Gigolo girls offer safe encounters with lesbian love

There's a new growth area in the 'escort' business, discovers Vanessa Thorpe - women for women

When Anna walks into the Soho cafe she carries her motorbike helmet on one arm. She has no idea which of the anonymous women sitting alone requires her services and so she waits until one approaches her with the tentative question: "Hello. Are you my date, Anna?".

Anna, 31, is one of a growing band of lesbian escorts working in Britain. Personal service agencies, so long the preserve of the seedy businessman or lonely bachelor, are increasingly being called upon by women who want to hire another woman for the night.

The typical client is a financially independent, mature, London-based woman who is often experimenting with lesbian sex for the first time. In true gigolo tradition, Anna regards her work for them as part pleasure and part business.

"I don't have to do it. I enjoy it," she says. "I charge about pounds 50 an hour, whereas male escorts can always charge more because men have more economic power, although I do ask for more if I don't fancy the person. I spend the money on me and on my bike."

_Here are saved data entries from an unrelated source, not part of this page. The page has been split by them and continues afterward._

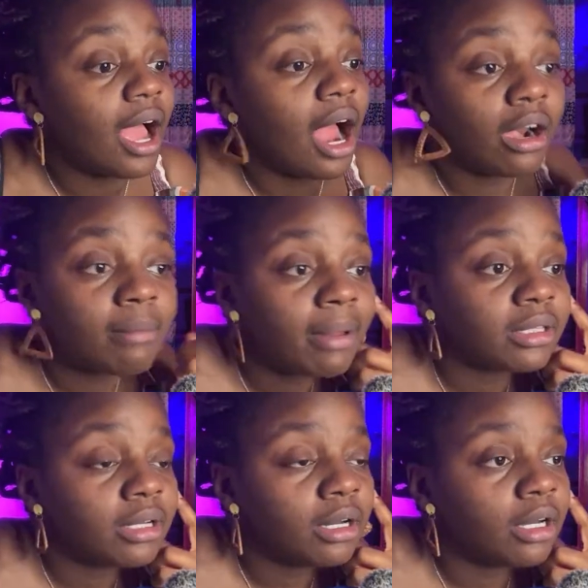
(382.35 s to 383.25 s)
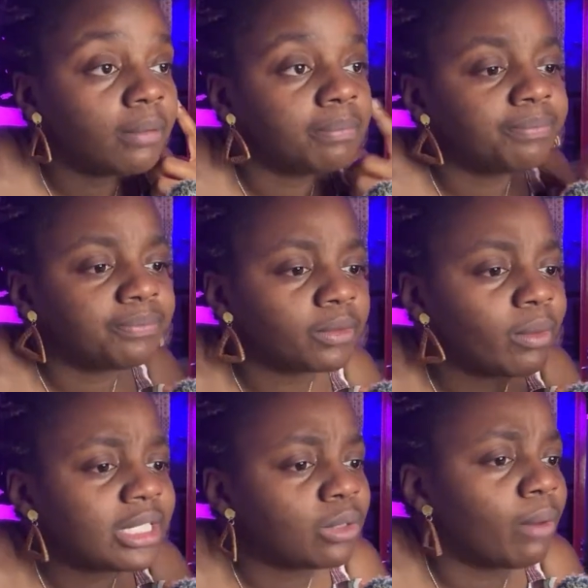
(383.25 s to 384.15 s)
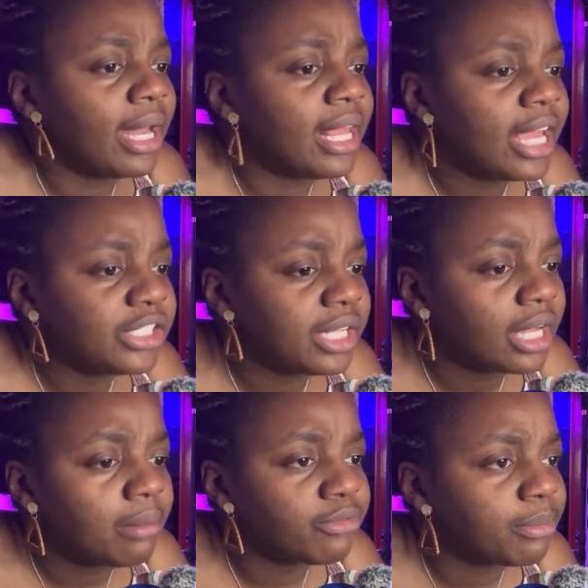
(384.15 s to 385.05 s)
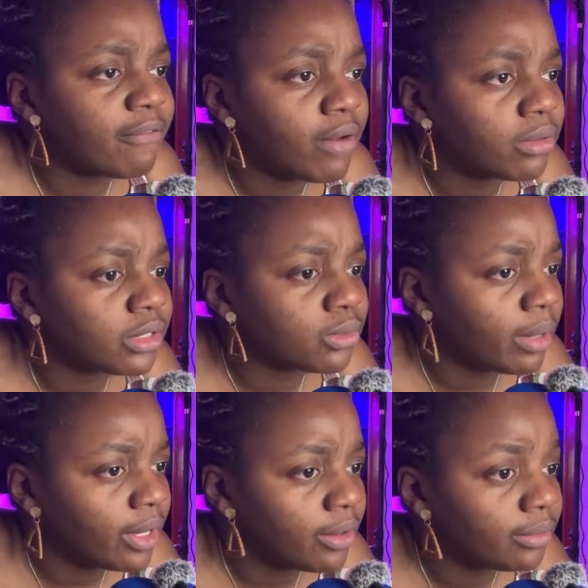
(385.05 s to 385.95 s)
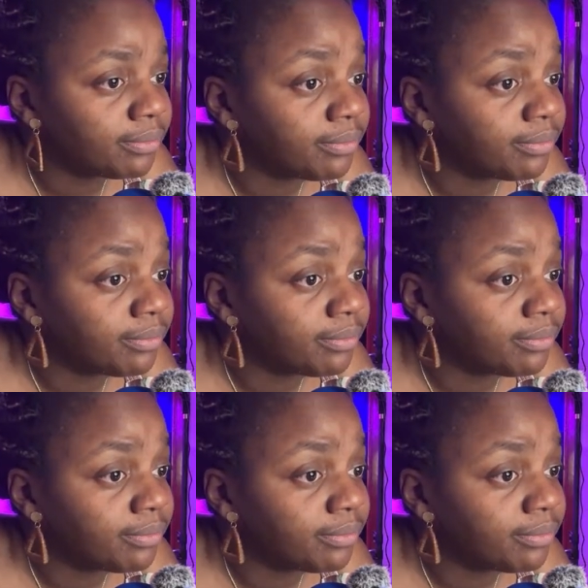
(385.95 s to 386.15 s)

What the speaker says: I heard about the what is it? Radiation that comes from the phones as well.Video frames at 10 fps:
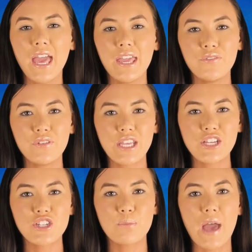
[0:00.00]

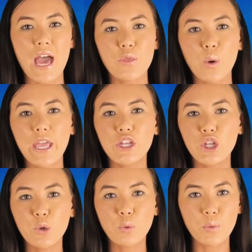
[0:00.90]
Aviation Pathway, a
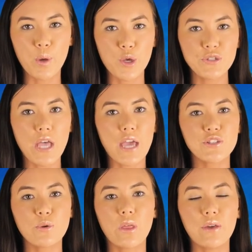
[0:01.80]
new proposed high school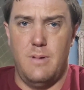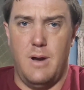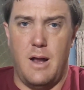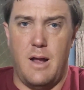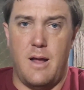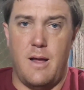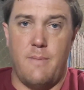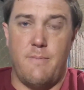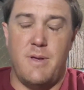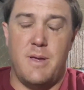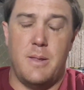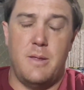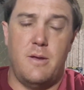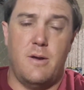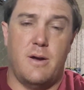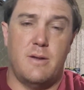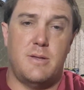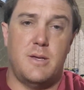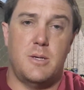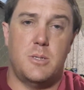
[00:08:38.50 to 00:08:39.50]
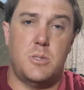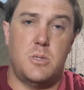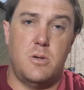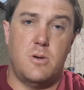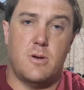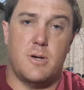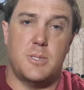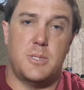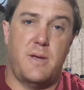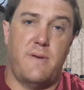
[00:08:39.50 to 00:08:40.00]
Any ideas
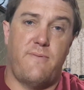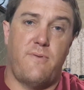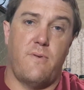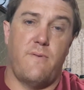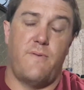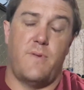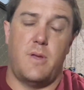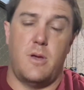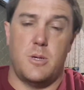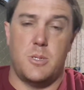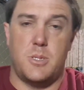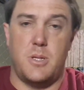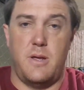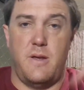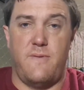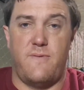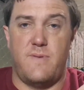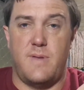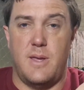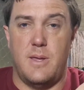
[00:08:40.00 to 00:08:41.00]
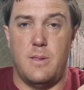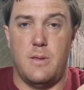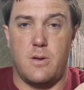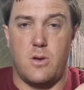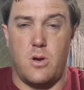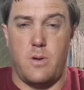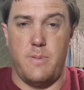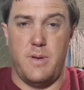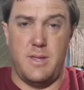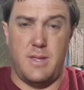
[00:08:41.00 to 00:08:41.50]
you guys have for videos, leave in the
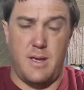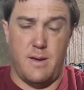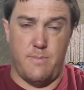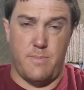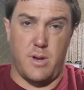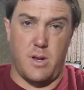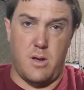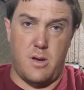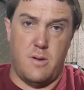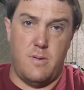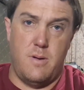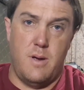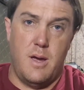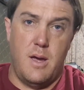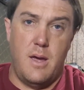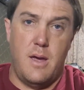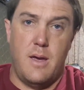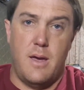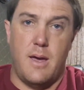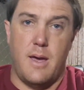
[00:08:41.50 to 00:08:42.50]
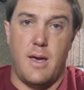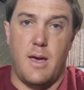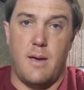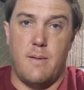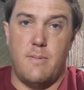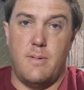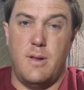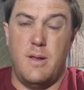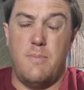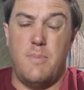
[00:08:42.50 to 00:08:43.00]
comment down below.
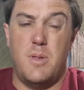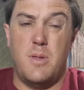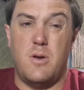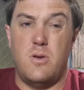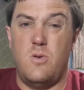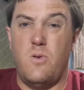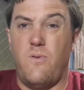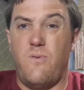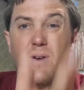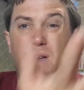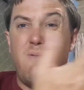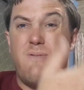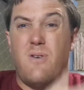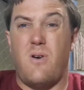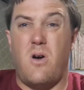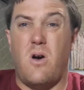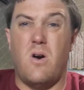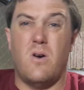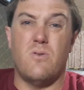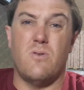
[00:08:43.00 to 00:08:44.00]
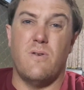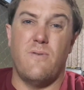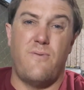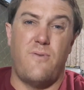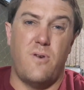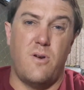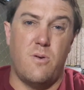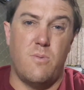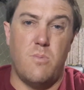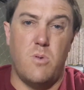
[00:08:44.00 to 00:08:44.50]
Let me know your favourite horror
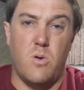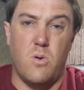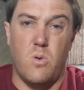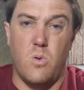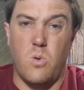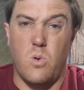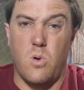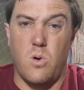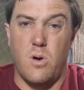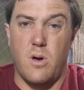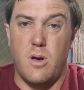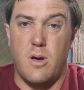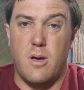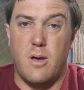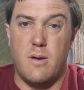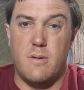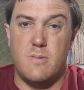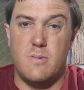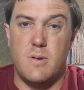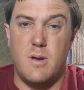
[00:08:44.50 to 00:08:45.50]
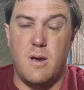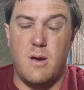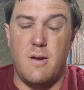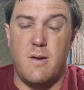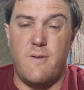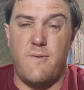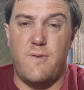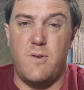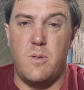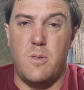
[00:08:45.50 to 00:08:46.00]
film, or you know,
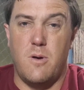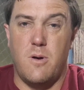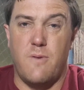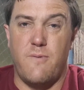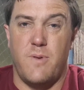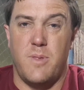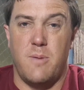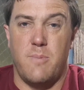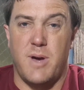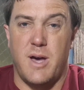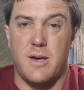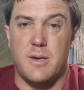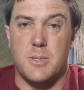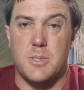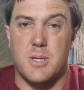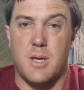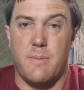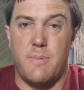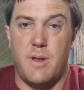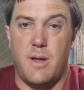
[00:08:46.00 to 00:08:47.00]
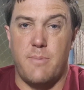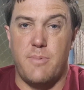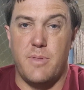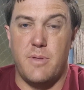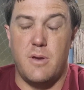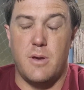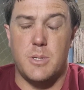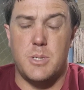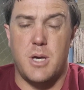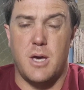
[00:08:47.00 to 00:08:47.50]
if you know of any markets coming up in
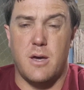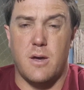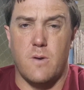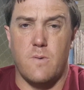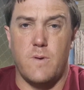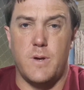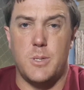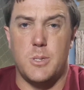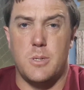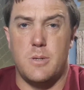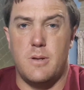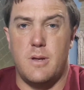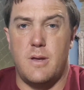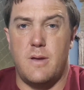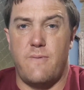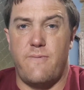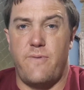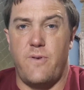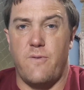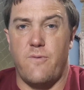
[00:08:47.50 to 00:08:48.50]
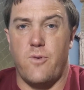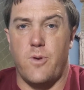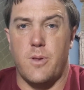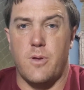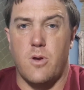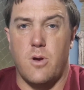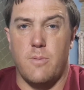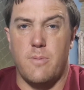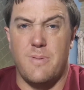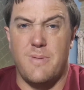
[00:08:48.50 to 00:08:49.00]
the Otago region, feel free to
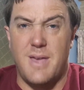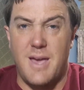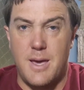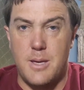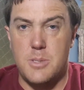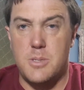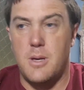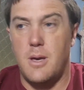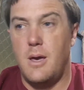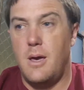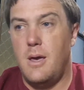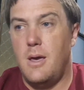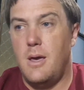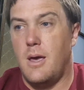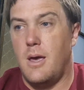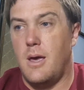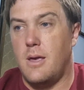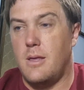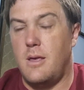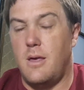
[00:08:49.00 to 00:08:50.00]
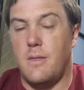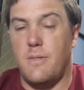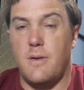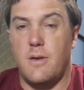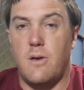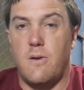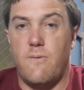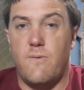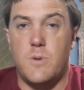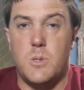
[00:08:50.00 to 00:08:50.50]
comment that. And yeah,
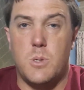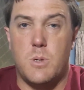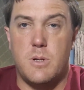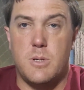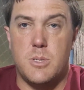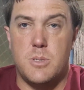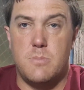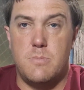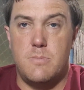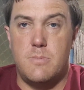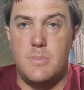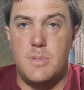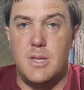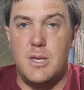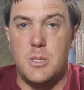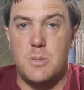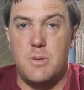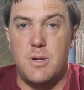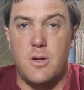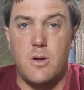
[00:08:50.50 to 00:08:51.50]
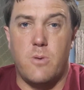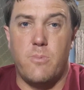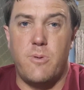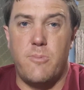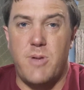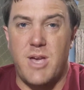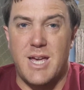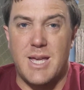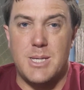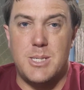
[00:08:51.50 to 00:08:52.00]
thank you for joining us. Next week I'll be
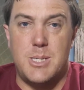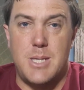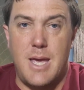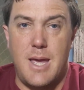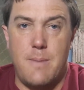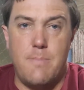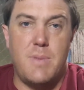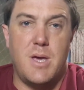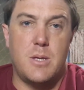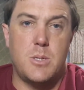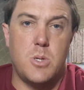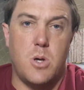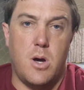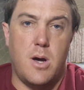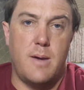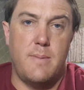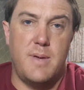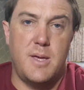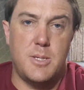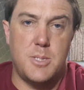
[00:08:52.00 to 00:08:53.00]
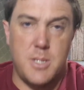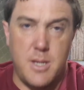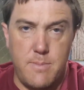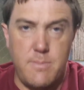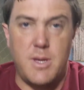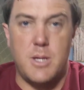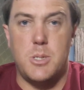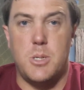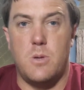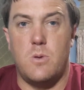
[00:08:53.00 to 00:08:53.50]
back, same bat time, same
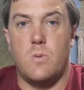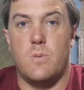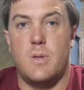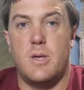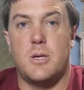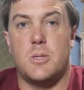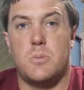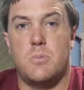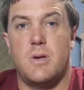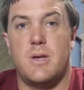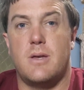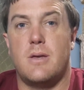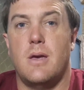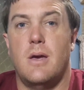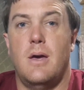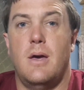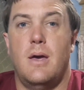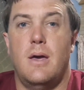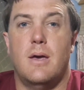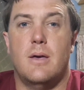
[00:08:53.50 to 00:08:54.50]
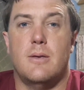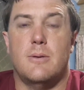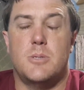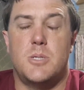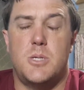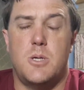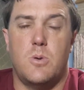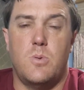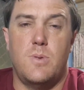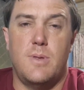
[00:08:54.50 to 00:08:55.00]
bat channel next week.
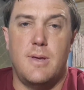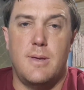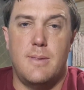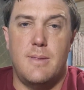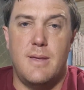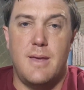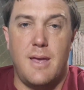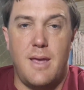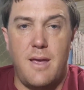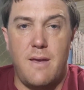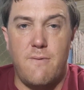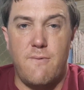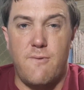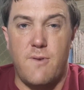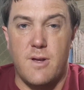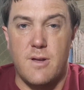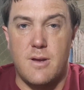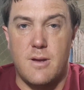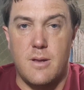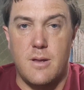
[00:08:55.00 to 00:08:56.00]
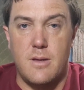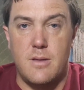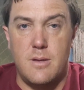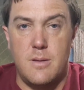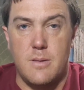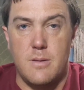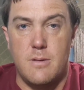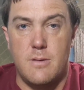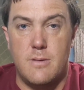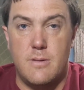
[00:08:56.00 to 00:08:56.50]
Until then, have fun
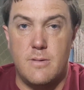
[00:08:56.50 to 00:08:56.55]
collecting.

In the year since she started advertising herself as "versatile and active" at the back of gay women's magazines she has built up a regular business.

"Yes, it has become popular because women nowadays are more independent and can get what they want sexually. At first I thought they were all going to be older, but the youngest client I had was 25 - so it is all ages, from 25 to 50."

Details of lesbian escorts have started appearing in the small ads in the back pages of gay magazines. Simon Kennett, advertising executive at Diva, the lesbian monthly, presided over the decision to sell more space to escort ads.

"We weren't particularly keen to have them in the first place," he says. "There was pressure from readers though - there was obviously a demand." He adds that Diva "will always reject ads that are overtly sexual".

The average client has come to London on business, according to Anna. They might invite her to a hotel in Park Lane or take her to a good restaurant: "I like to wear jeans, but if they tell me to I can wear something smart."

She arrived from Spain five years ago and until last August had been living on irregular freelance work as a translator.

Unlike her gay male counterparts, Anna feels pretty safe with her clientele.

"Women are not usually aggressive like men. But you never know, especially if they have a husband. He may be there too, perhaps even hiding and watching.

"I try to find out on the phone. If they say they are married I say, 'OK, as long is your husband is not there I don't mind coming to your home.' "

She is safe, too, in other ways says are "important". "Even though I am with women I take precautions. They say that woman-to-woman HIV transmission does not exist, but it does and so I use gloves and everything. Even if they are married, or in a monogamous relationship with another woman, you don't really know what else they have done.

"If it is their first time they have very high expectations. They think it is the answer to all their questions. I am like a bridge for them."

For Stella Duffy, the author of a series of lesbian urban thrillers featuring the private detective Saz Martin, herein lies the horror of the escort trade.

"I can't imagine anything more ghastly than being one of these girls. The pressure to be good would be terrible.

"Mind you, if a married woman is wondering whether to act on these feelings, then I would say pay for it rather than break some girl's heart.

"But don't expect it to change your life. Love changes your life."